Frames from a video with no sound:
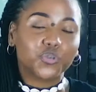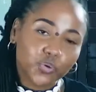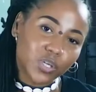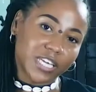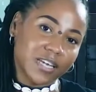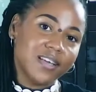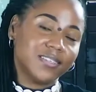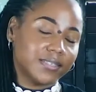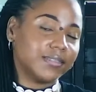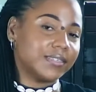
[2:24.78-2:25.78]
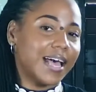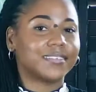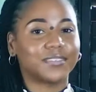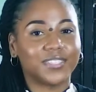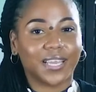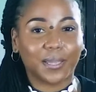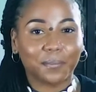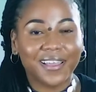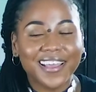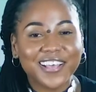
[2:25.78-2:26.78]
truly stood the test of time,
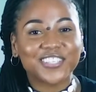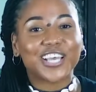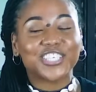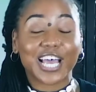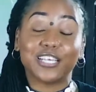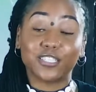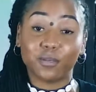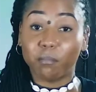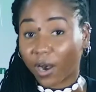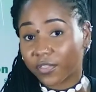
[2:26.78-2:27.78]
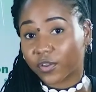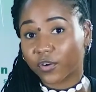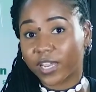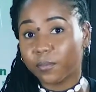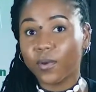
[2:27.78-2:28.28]
such as Martha Graham,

> TASK TO COMPLETE
Produce the entries again, word for word, without any of their pictures.

> YOUR RESPONSE
Frames from a video with no sound:
[2:24.78-2:25.78]
[2:25.78-2:26.78]
truly stood the test of time,
[2:26.78-2:27.78]
[2:27.78-2:28.28]
such as Martha Graham,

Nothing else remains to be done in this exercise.